The Elderly Hate Teenage Drivers

Danny Conway
The Haven
Published in
3 min readOct 10, 2022

Have senior citizens declared war on innocent teenage drivers?

Growing up I walked to elementary school every day, rain or shine. Washington, my alma mater, is about a fifteen to twenty minute walk from my house, depending on the mood of my siblings.

I typically capped these walks off by scarfing down a handful of Bermuda Buttercups, which I knew as “sour grass”. I now realize that my favorite patch of sour grass also happens to be a regular urination spot for dogs and the occasional homeless person.

While walking is still my preferred means of transportation, I now also have my drivers’s license.

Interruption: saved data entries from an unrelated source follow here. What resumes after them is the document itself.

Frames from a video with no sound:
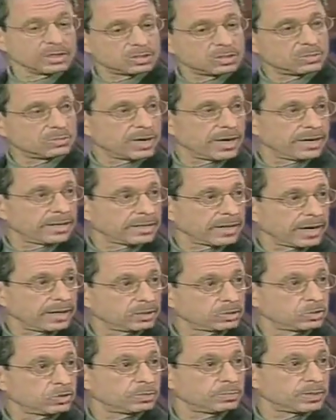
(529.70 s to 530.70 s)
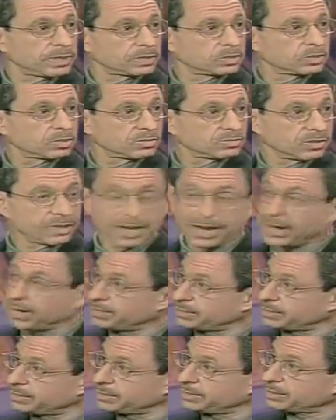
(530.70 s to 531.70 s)
to make a true picture of
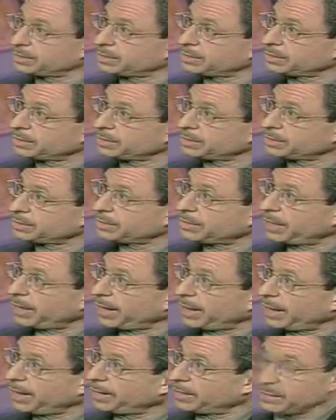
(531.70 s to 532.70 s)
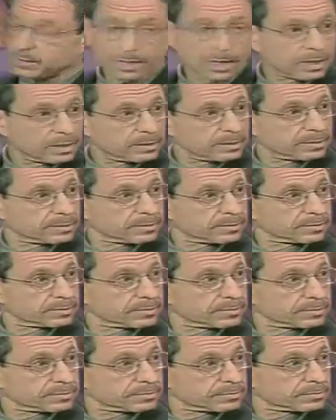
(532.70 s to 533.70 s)
reality. I think that's right. A
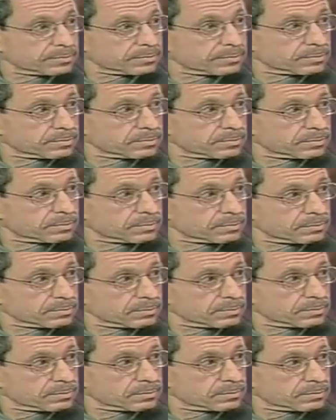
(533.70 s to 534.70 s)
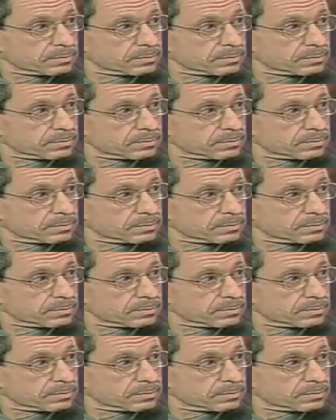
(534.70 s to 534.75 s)
complete and integral scienceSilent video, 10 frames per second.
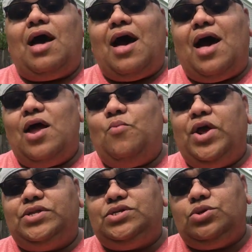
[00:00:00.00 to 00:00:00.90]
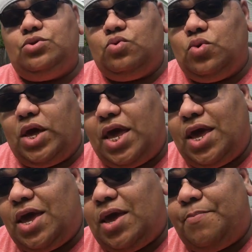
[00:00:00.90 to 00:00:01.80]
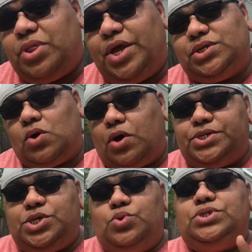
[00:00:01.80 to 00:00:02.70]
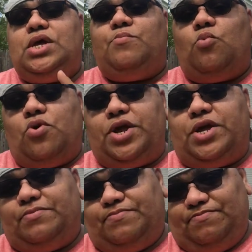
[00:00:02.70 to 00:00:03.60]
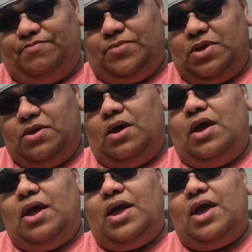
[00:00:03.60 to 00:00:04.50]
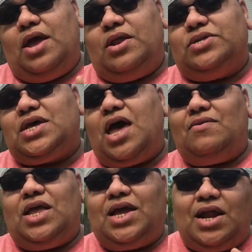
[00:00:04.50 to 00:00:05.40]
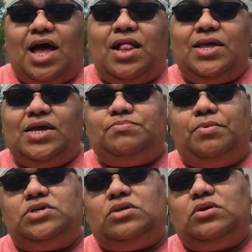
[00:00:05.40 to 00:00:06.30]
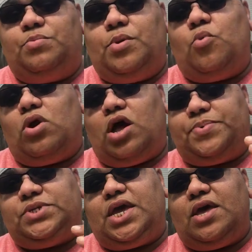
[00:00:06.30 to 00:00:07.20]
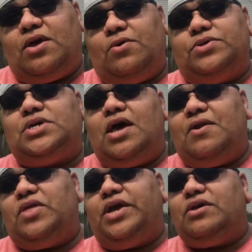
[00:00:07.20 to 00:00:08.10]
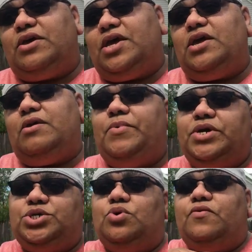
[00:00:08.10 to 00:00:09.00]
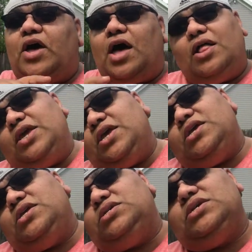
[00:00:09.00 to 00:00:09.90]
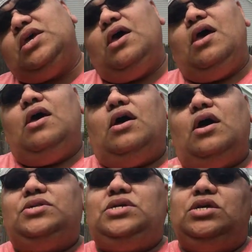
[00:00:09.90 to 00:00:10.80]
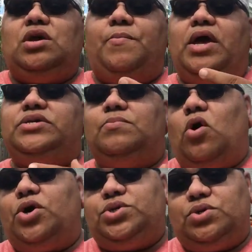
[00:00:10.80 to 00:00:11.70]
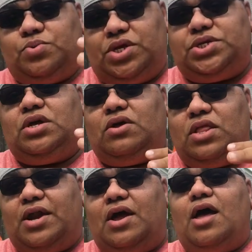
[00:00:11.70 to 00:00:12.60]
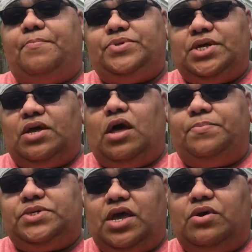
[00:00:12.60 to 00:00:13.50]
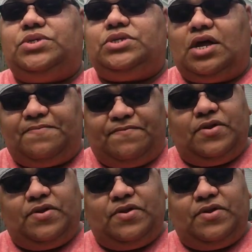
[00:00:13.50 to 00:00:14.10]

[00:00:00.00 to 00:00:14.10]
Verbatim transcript: I went to a place called Tuesday Morning. And it's kind of like an Ollie's, but it's a little bit more upscale. It's kind of like a mixture of Ollie's, uh, TJ Maxx, and Marshalls, where they sell a lot of ups upscale stuff.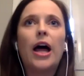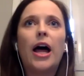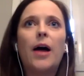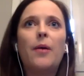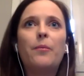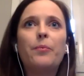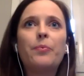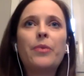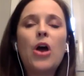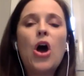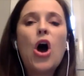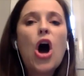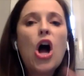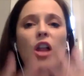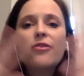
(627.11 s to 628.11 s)

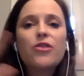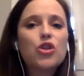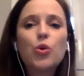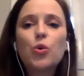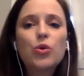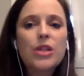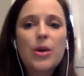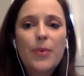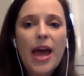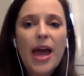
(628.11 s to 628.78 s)
all of the tools that weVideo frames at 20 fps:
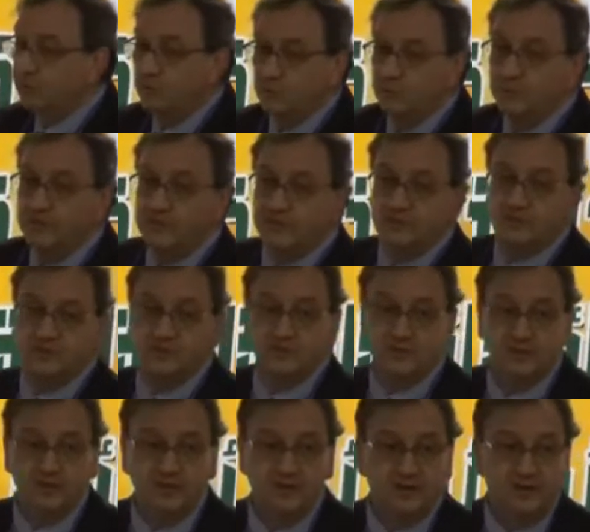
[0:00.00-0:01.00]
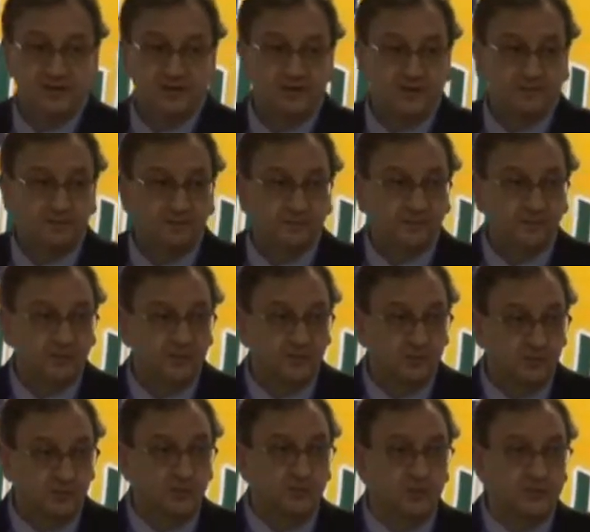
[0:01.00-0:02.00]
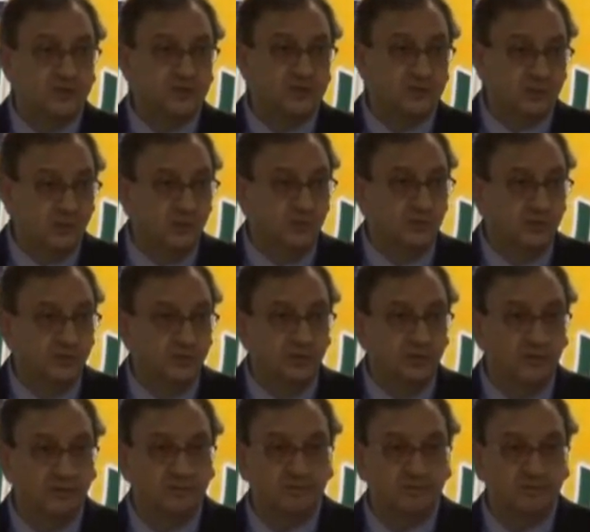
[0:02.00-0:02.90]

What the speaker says: 2 weeks, 2 weeks total.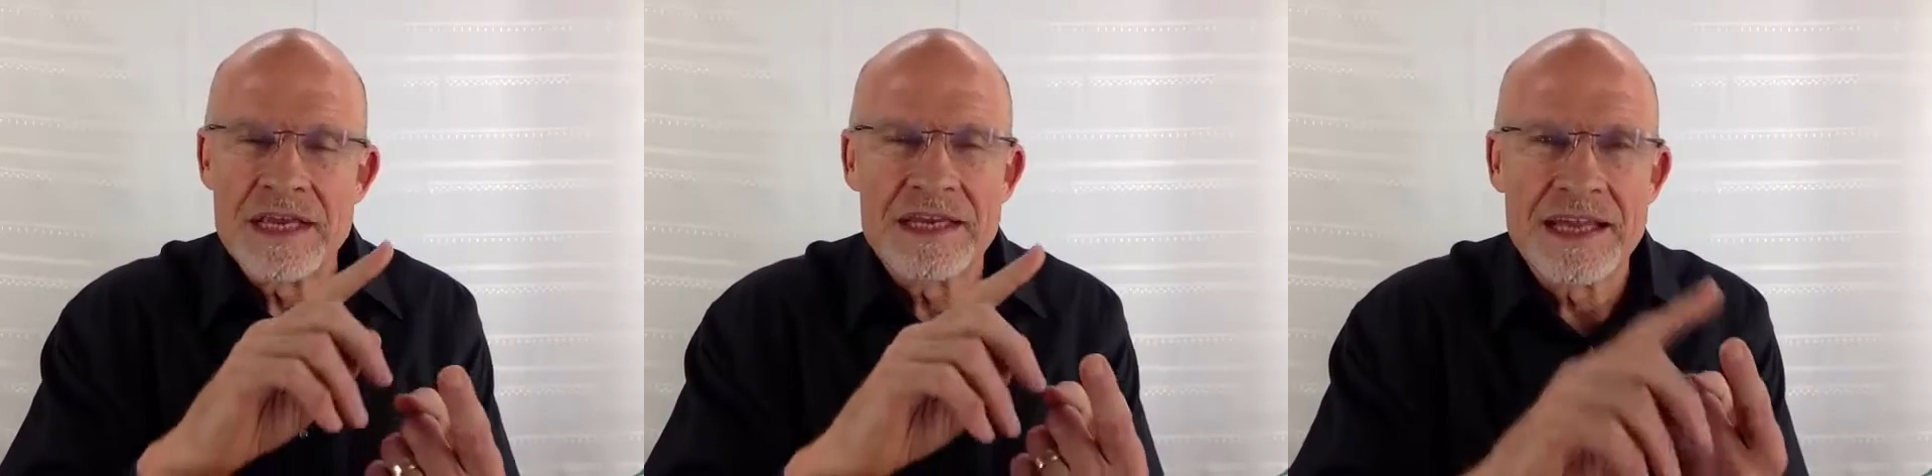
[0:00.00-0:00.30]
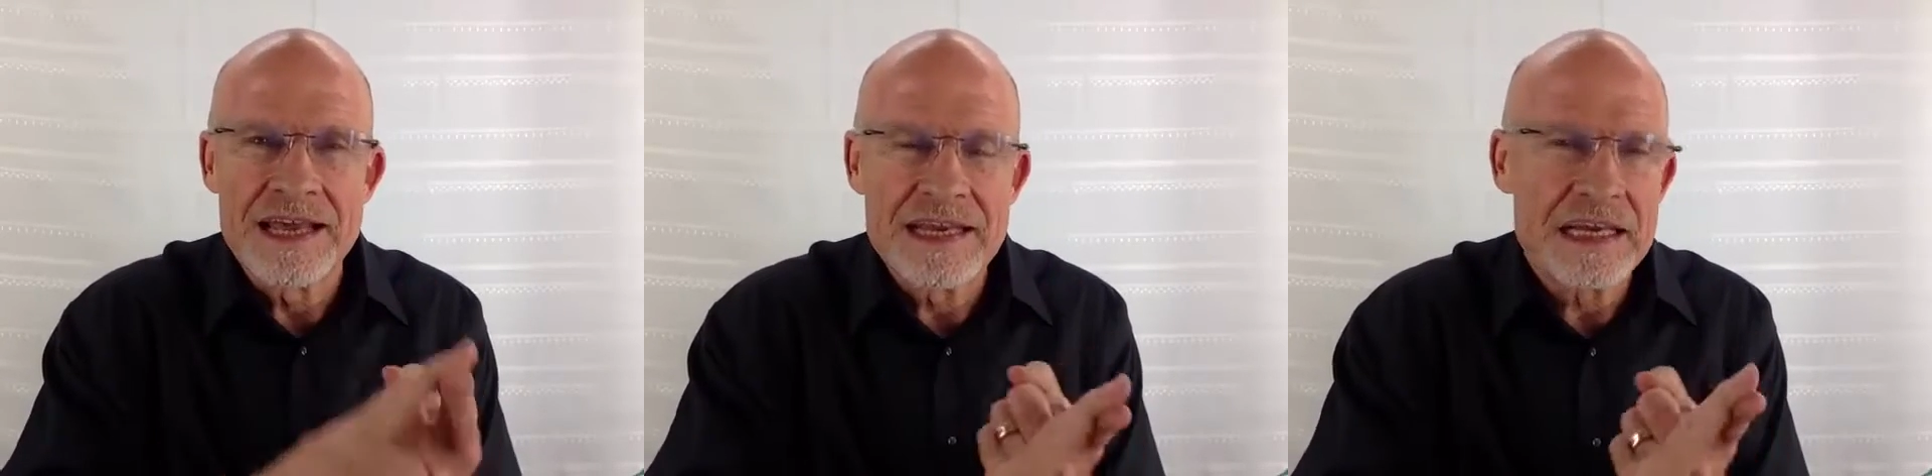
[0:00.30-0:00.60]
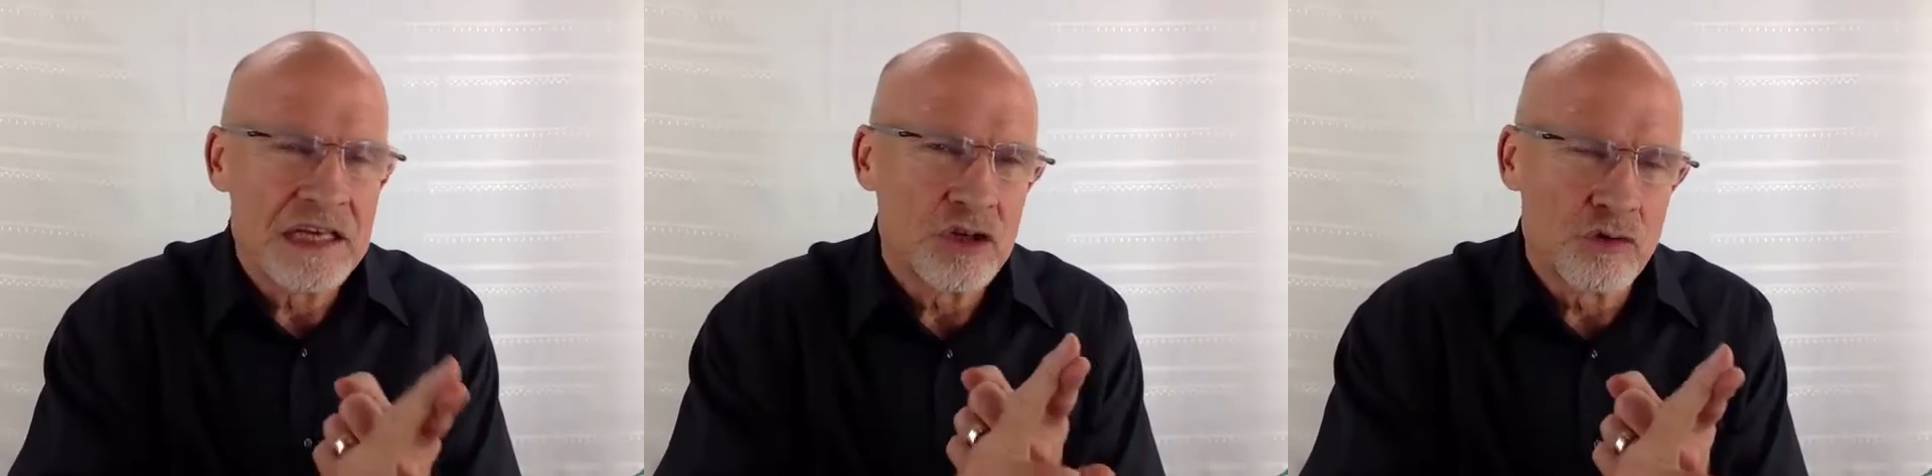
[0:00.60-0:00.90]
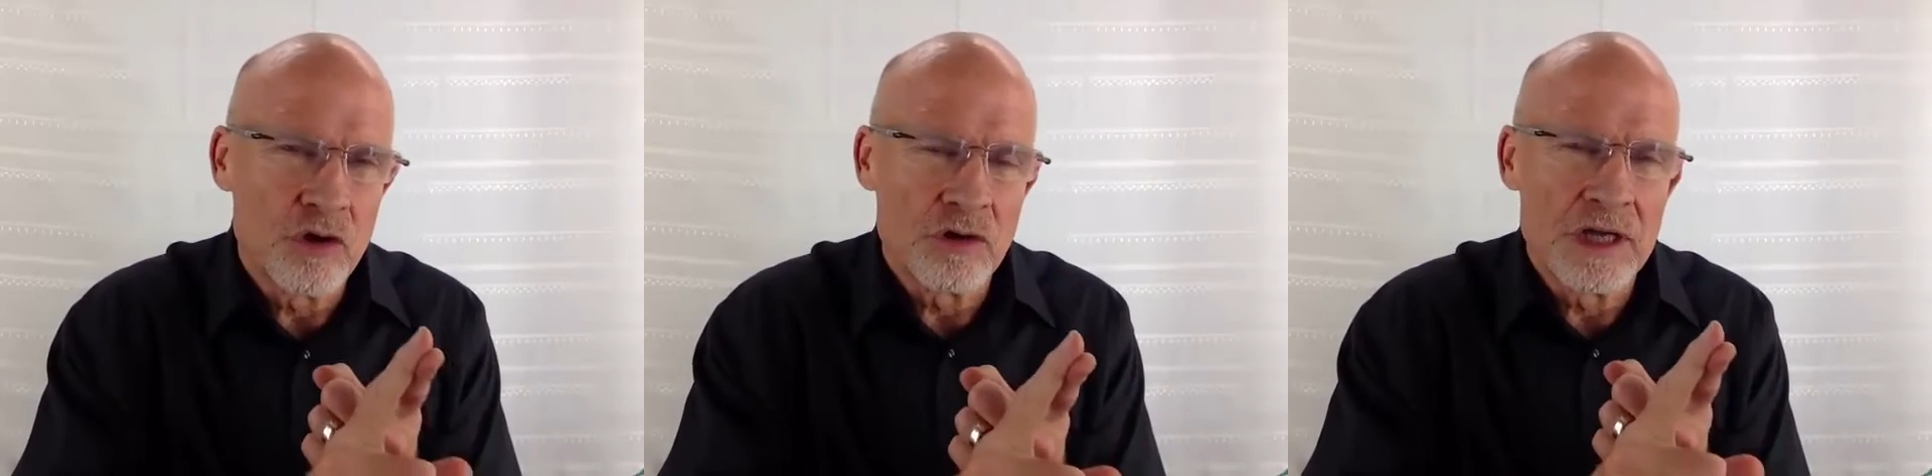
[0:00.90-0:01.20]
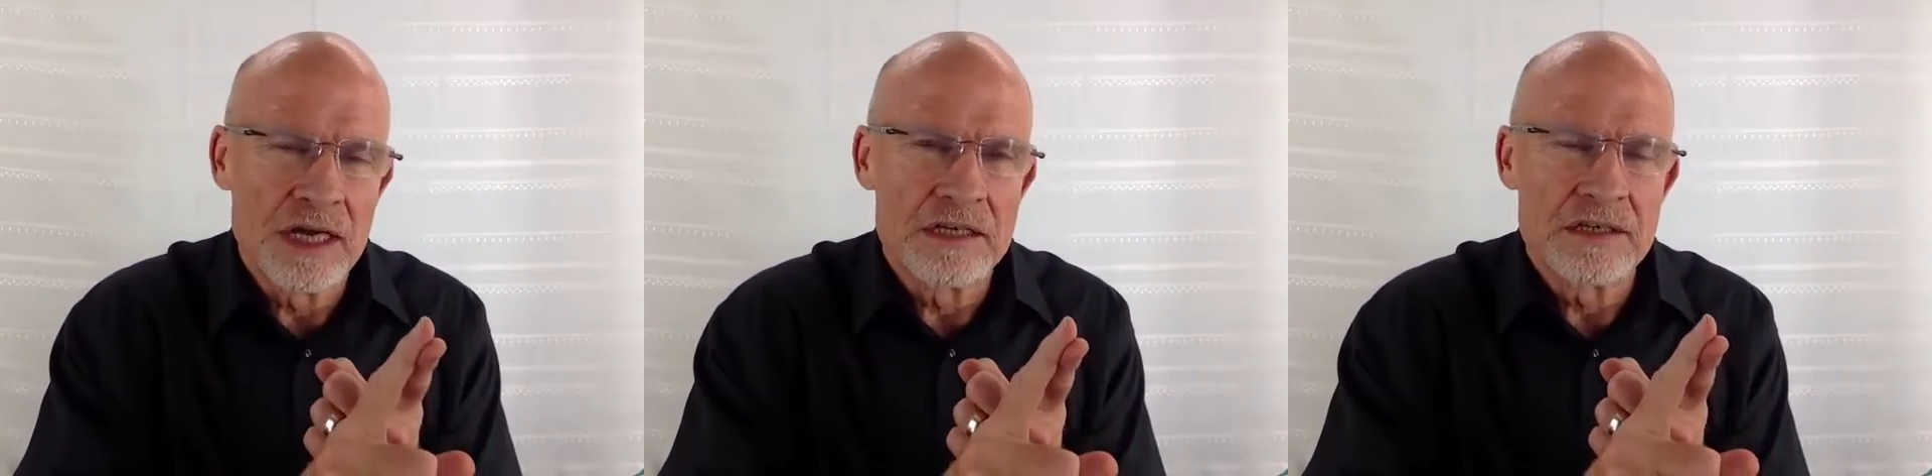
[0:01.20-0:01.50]
can let it control
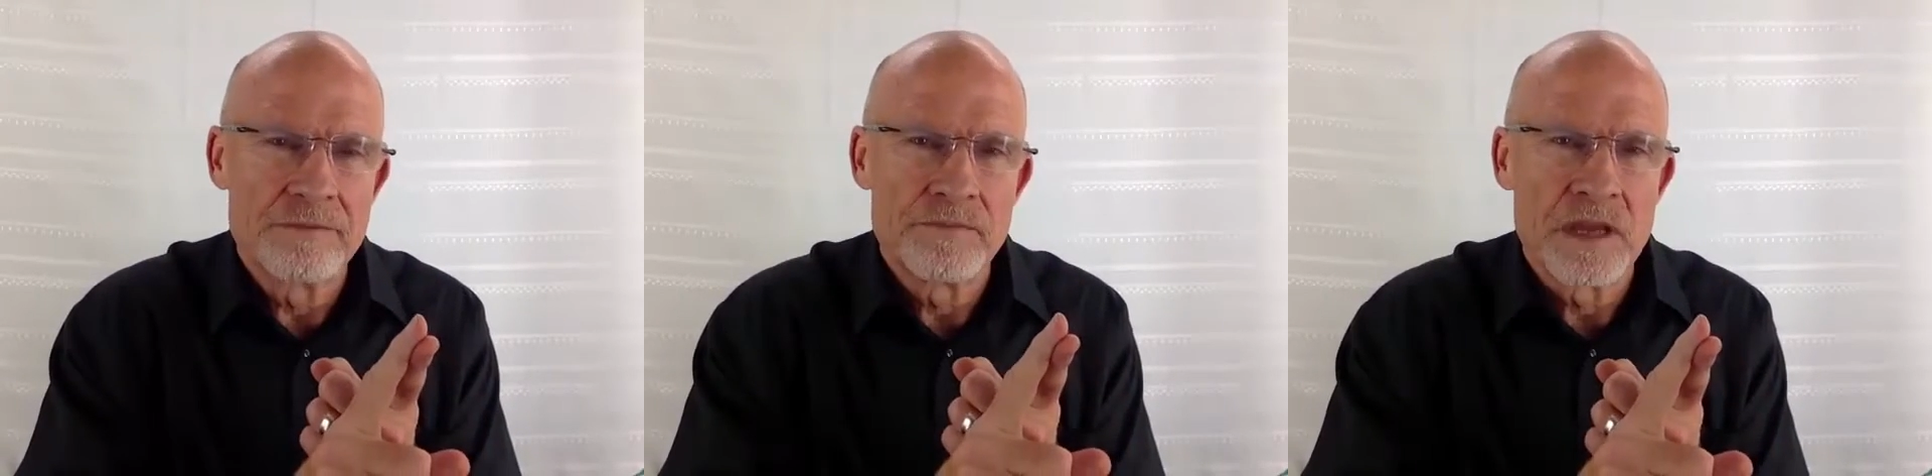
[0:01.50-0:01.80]
us.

As an extrovert, I think of driving as a chance to interact with people from every walk of life. I like to give a friendly wave or smile to every passing car, and I get a variety of reactions. I sometimes will have a fellow driver wave back or awkwardly smile out of pity, but most of the time my presence is completely ignored. But I keep on trying.

Strangely, I have noticed that elderly drivers typically interpret my greetings as an act of aggression. The smile is wiped from my face when I get a sour face or the occasional middle finger in response.

I think the main reason for this either comes down to eyesight decline (do they think I am gesturing to them?), or the fact that most adults assume all teenage drivers are complete assholes. Not me. I’m not going to act like I am the best driver, but I like to think that I am a relatively safe one. My parents have enabled every available safety feature in my car. I am alerted with a deafening ring whenever my Subaru detects a potential threat, whether that be an oncoming car or a dangerously high seat warmer temperatures.

My late grandfather, an avid driver (despite his severe cataracts) until his early 90s, once pulled over a driver that he thought was tailgating him. He let the car pass him, then got behind him, and flashed his lights until the poor sap pulled to the side of the road, likely thinking the old man needed help. Instead he was warned that he’d tailgated the wrong guy and that he was under citizen’s arrest. Luckily for the man, and likely for my grandfather, my grandfather had left his cell phone at home and was reluctantly forced to let the man go. If it had been a teenager, there is a good chance my grandfather would have spanked him, put him in the back of his car, and drove him home to his parents. Luckily no harm came from this encounter, but the legend of that arrest lives on today.

I live in fear of being the arrestee of a similarly deranged old man. So I’ll keep smiling, hoping for the best, and remember to give any silver haired foxes on the road the right of way, no matter who gets to the stop sign first. And I’ll bide my time until the day comes when I can make my own citizen’s arrest.